"If CMS wants to make decisions aimed at reducing use of technology in order to reduce spending of money, those decisions should be based on good science. But CMS is pretending that we already have a criteria we can use, and they're wrong," he says.
ACEP has other concerns: In an Aug. 30 letter, ACEP told CMS that "Because the guideline is for older adults, there is no scientific basis to suggest there is a patient safety issue – there is no evidence that a CT scan of the head increases the risk of cancer or other issues."
The letter added that the reporting requirement will use claims data, which doesn't include "important information in the patient chart justifying the scan." In ACEP's "dry run" of the rule at 20 hospitals in 12 states this May, 64% of those cases that CMS criteria would have labeled 'inappropriate' "had a measure exclusion documented in the medical chart that was missed in the administrative data."

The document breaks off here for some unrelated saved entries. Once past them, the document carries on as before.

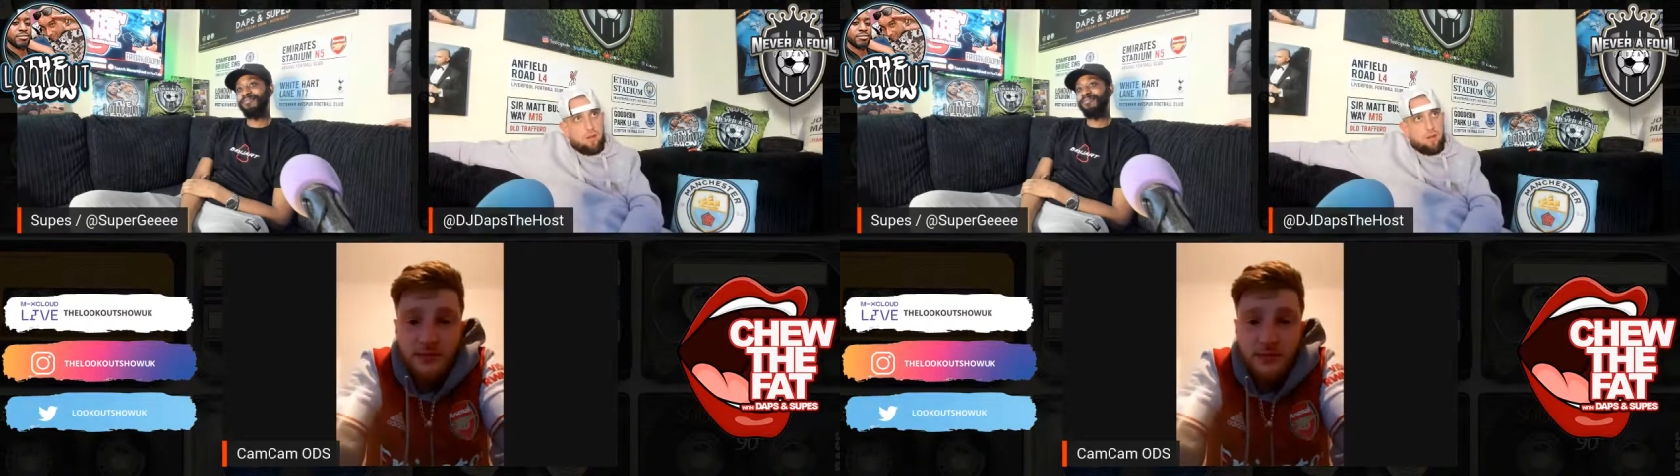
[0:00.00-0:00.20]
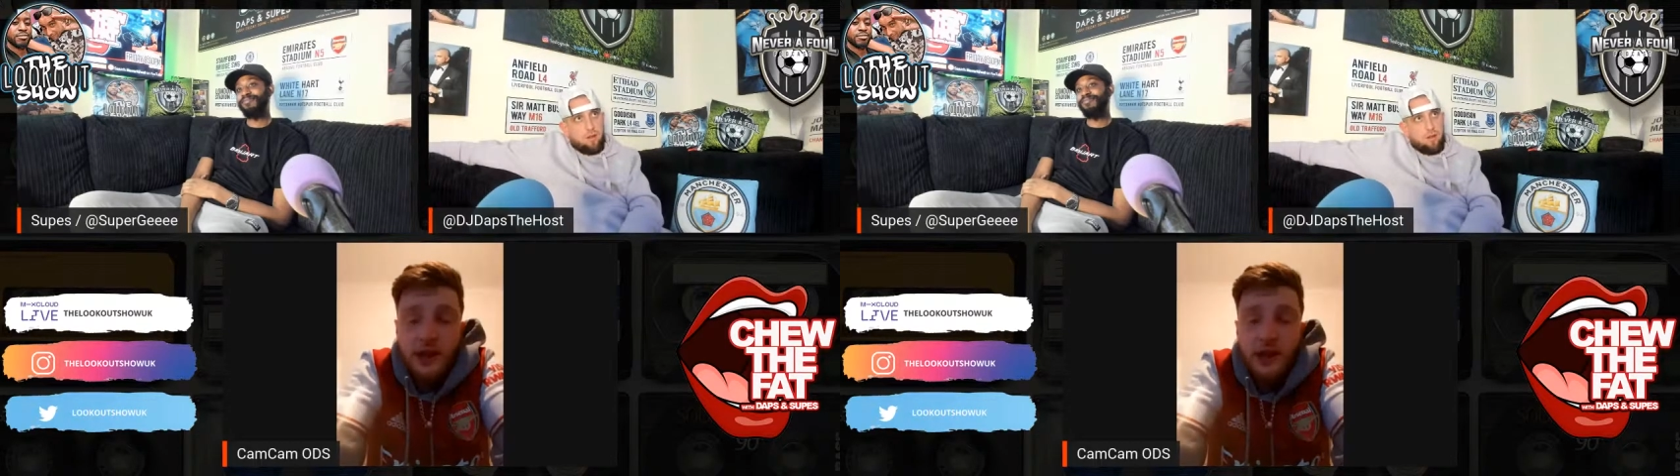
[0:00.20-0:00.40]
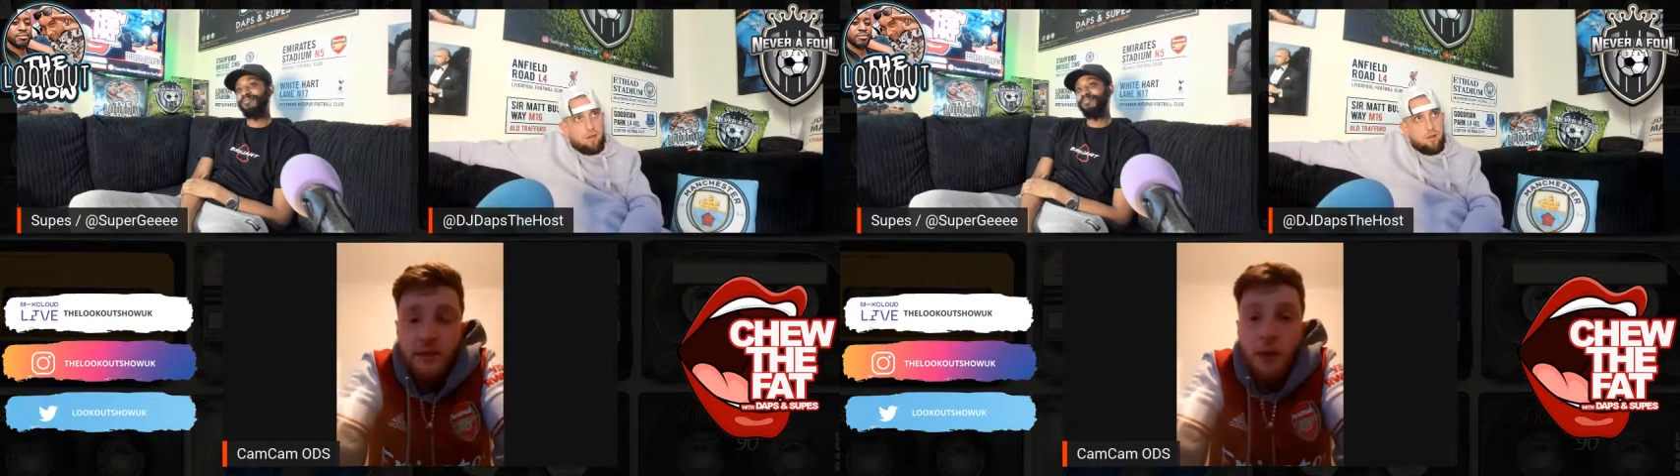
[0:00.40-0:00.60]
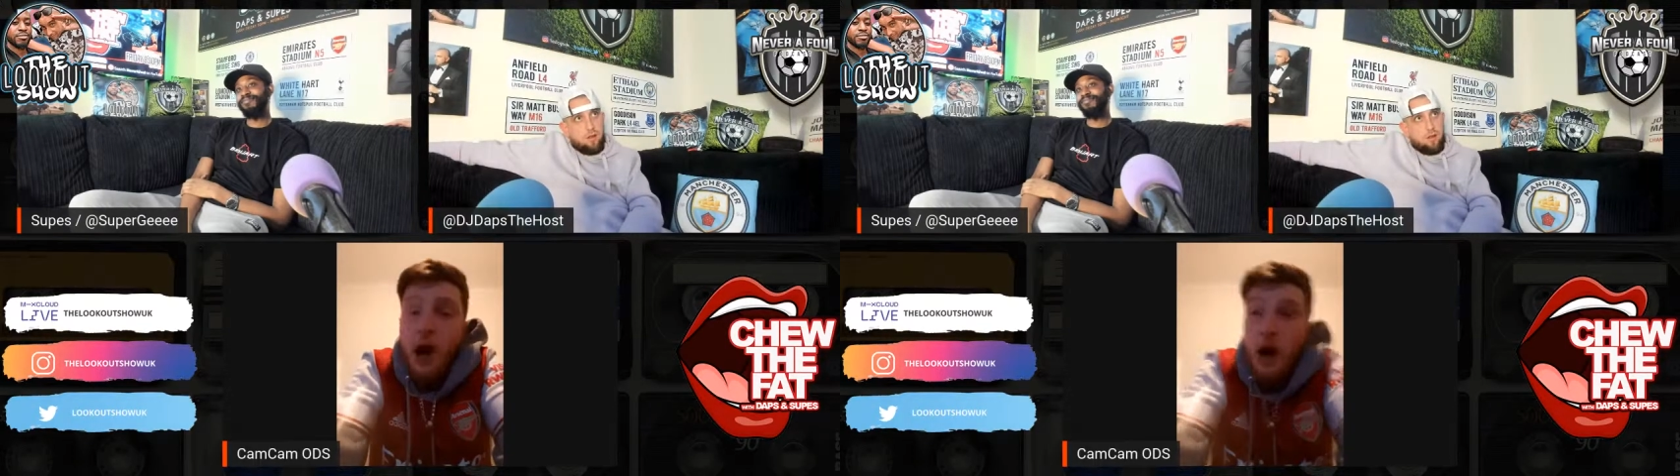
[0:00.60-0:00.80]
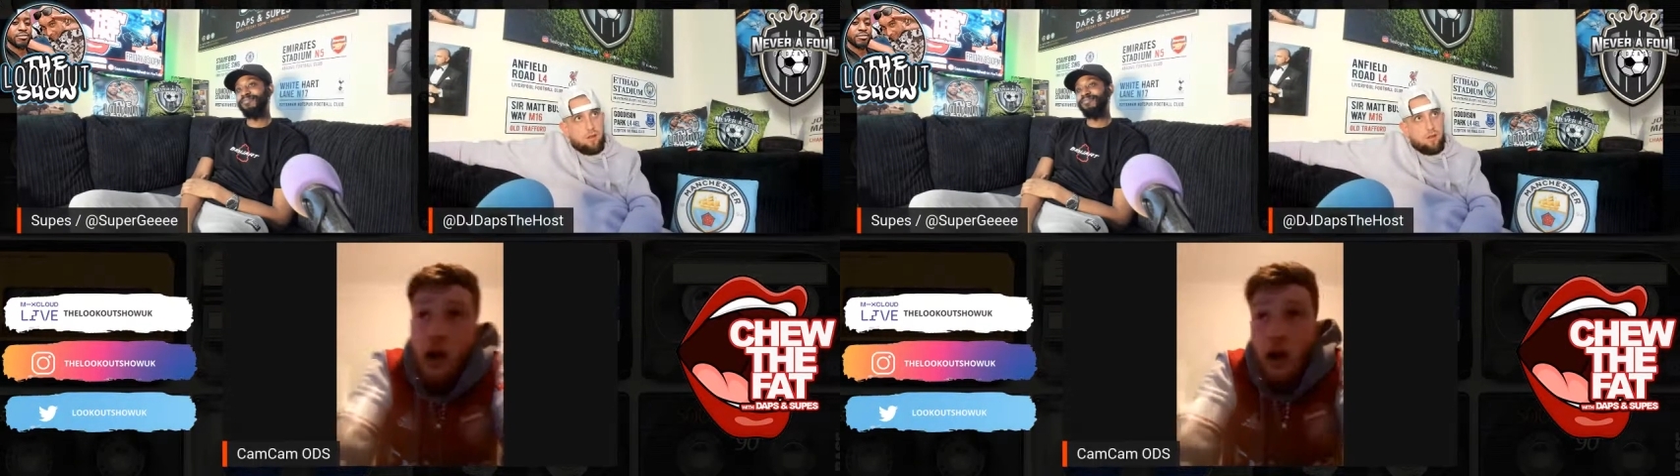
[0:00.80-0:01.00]
Yeah,
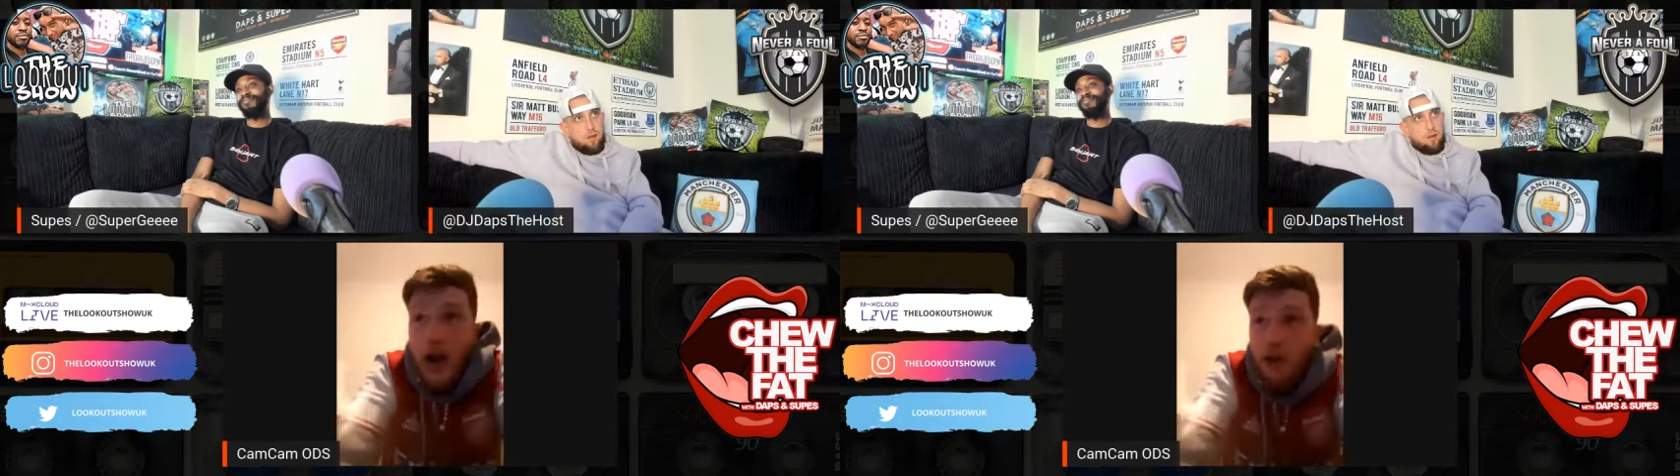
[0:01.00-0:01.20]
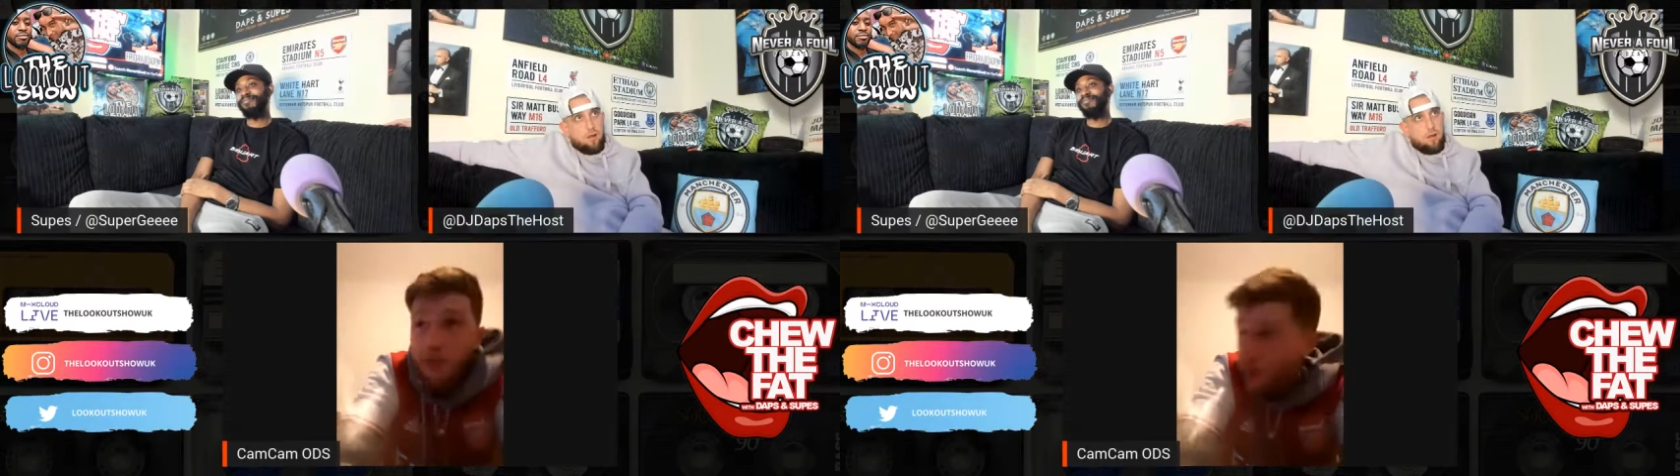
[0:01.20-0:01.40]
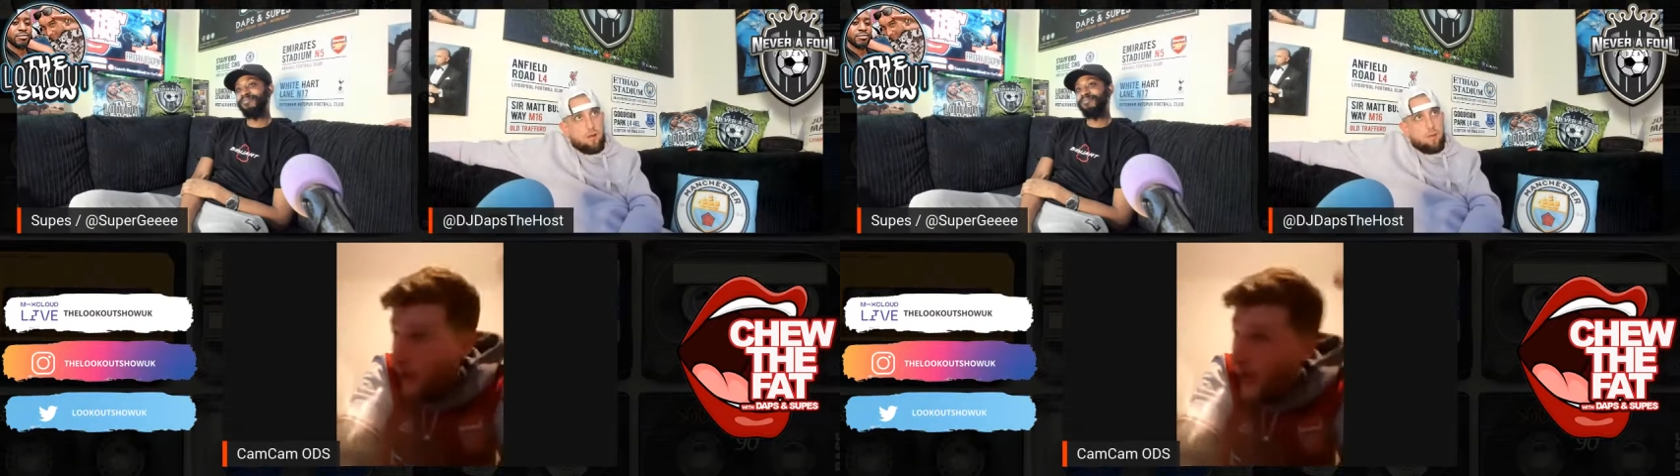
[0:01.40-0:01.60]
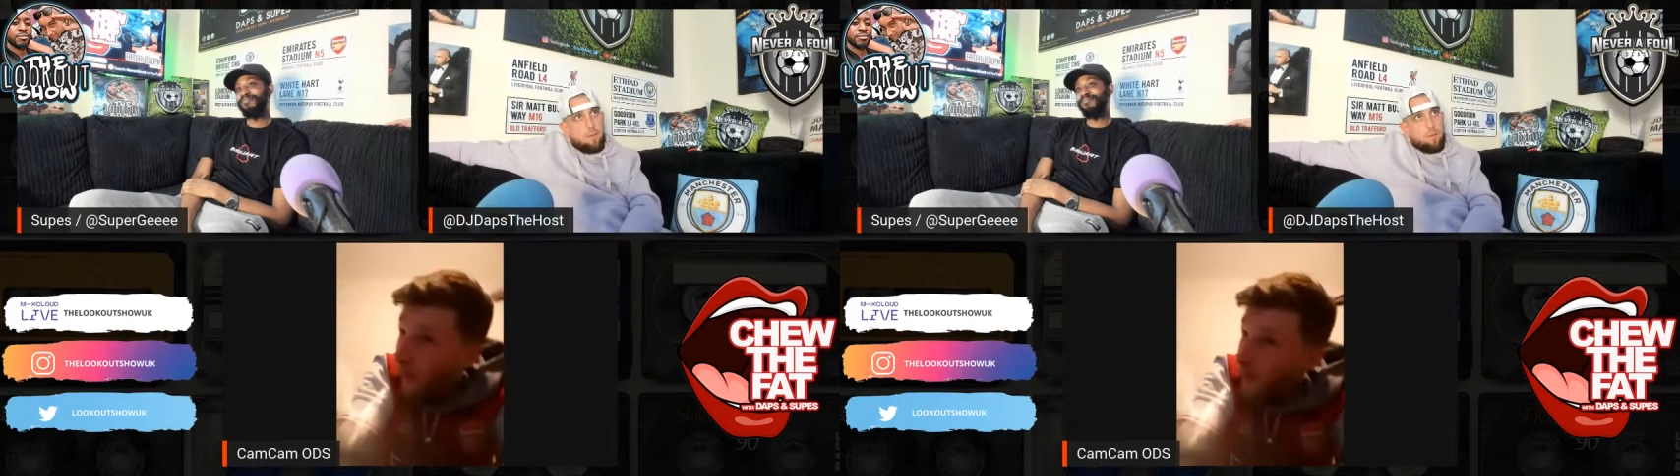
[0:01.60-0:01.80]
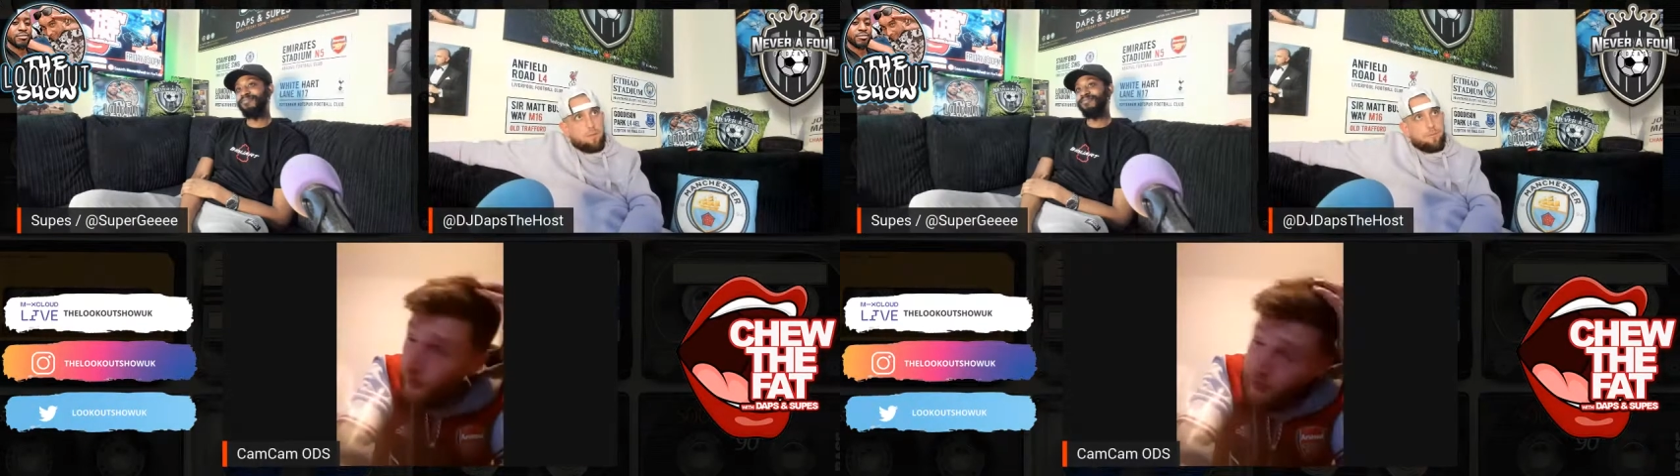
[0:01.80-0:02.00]
but I
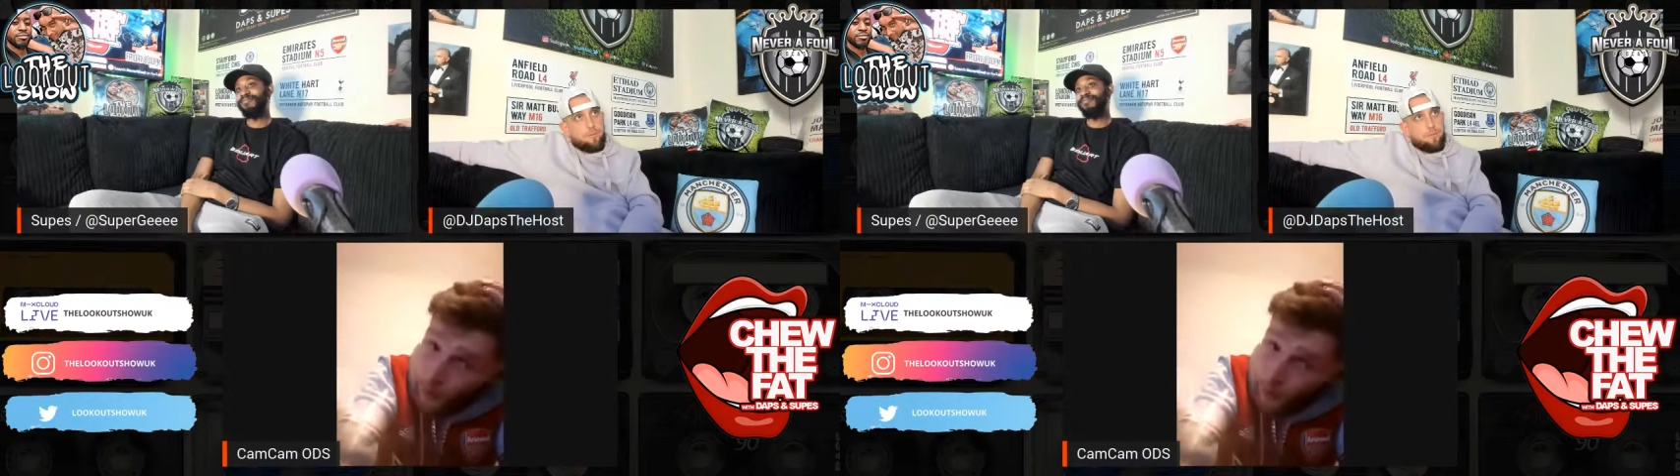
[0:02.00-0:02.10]
haven't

Solomon says it's too early to tell how many patients will suffer harm their doctors were afraid to order a brain CT.
"But I can tell you that if you're the patient in the ED with a subarachnoid hemorrhage and you have permanent disability, your family is going to take a very dim view of CMS' guidelines," Solomon said.
Of course, there's a possibility that ED doctors will do the right thing, even if it makes their hospital look like it's guilty of overuse.
But Solomon thinks many physicians will hold back. "If I ordered a CT scan and it's normal, this is not going to be in compliance with the quality measure, and I'm going to be called to account for this and I'll undergo chart review.